Collected data entries:
______
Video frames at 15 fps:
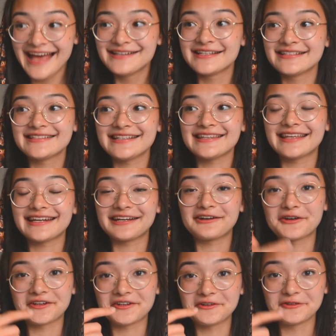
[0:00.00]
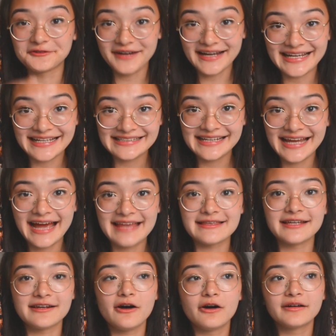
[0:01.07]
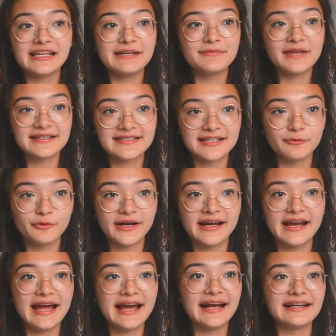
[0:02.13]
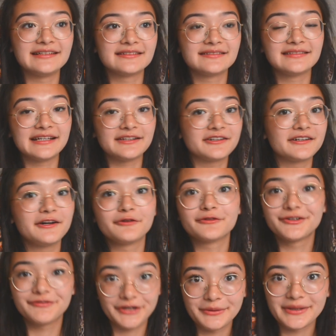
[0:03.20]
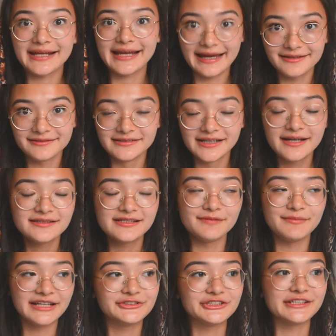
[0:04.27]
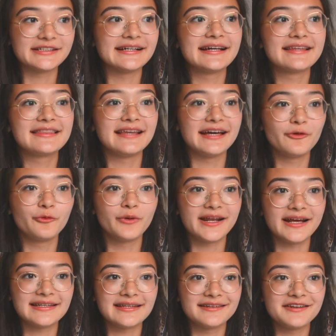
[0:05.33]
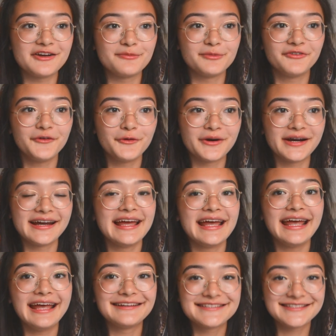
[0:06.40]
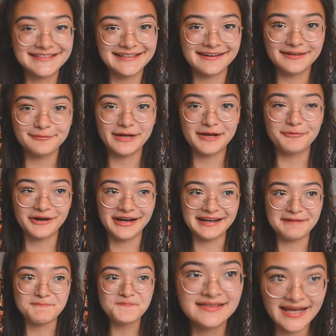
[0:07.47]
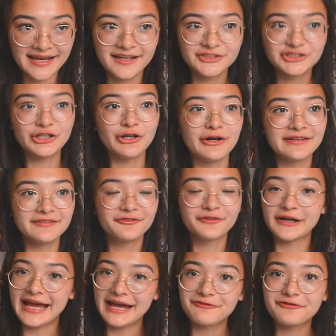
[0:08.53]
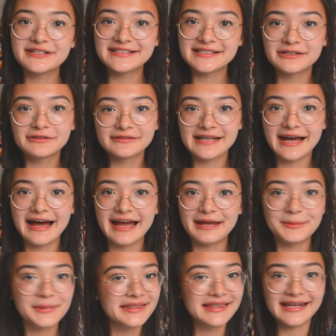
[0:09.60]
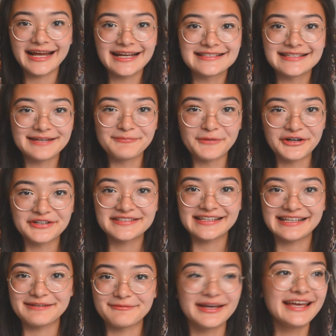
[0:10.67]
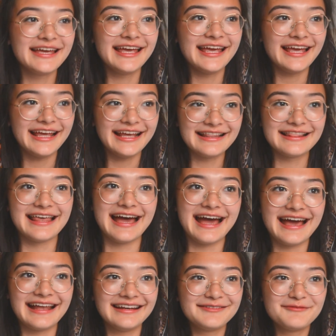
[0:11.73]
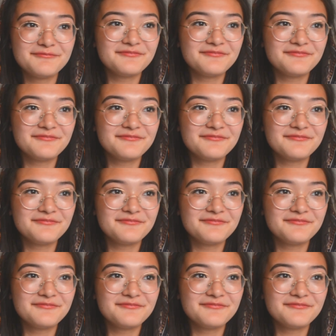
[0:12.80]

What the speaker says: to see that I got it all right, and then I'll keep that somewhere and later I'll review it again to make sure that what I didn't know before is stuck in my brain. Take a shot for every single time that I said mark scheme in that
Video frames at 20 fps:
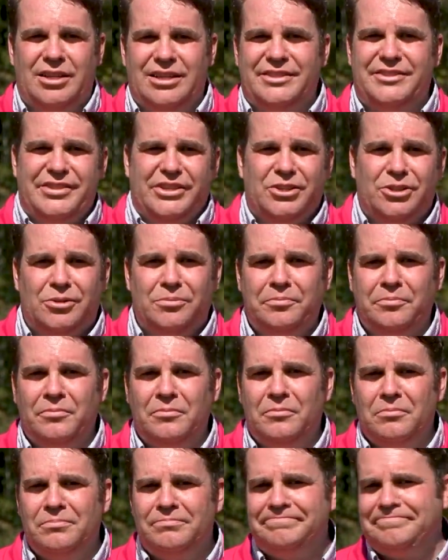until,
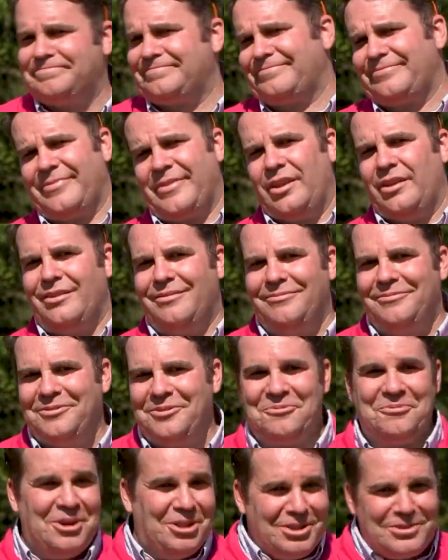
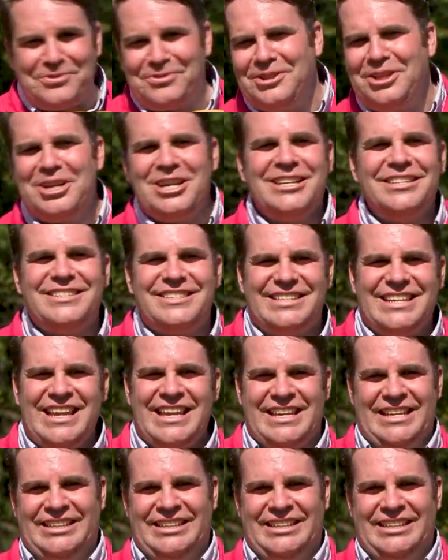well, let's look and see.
______
Task brief:
Give again, word for word, the lines above from the first one through the one containing "What the speaker"; no pictures.

Result for this task:
Video frames at 15 fps:
[0:00.00]
[0:01.07]
[0:02.13]
[0:03.20]
[0:04.27]
[0:05.33]
[0:06.40]
[0:07.47]
[0:08.53]
[0:09.60]
[0:10.67]
[0:11.73]
[0:12.80]

What the speaker says: to see that I got it all right, and then I'll keep that somewhere and later I'll review it again to make sure that what I didn't know before is stuck in my brain. Take a shot for every single time that I said mark scheme in that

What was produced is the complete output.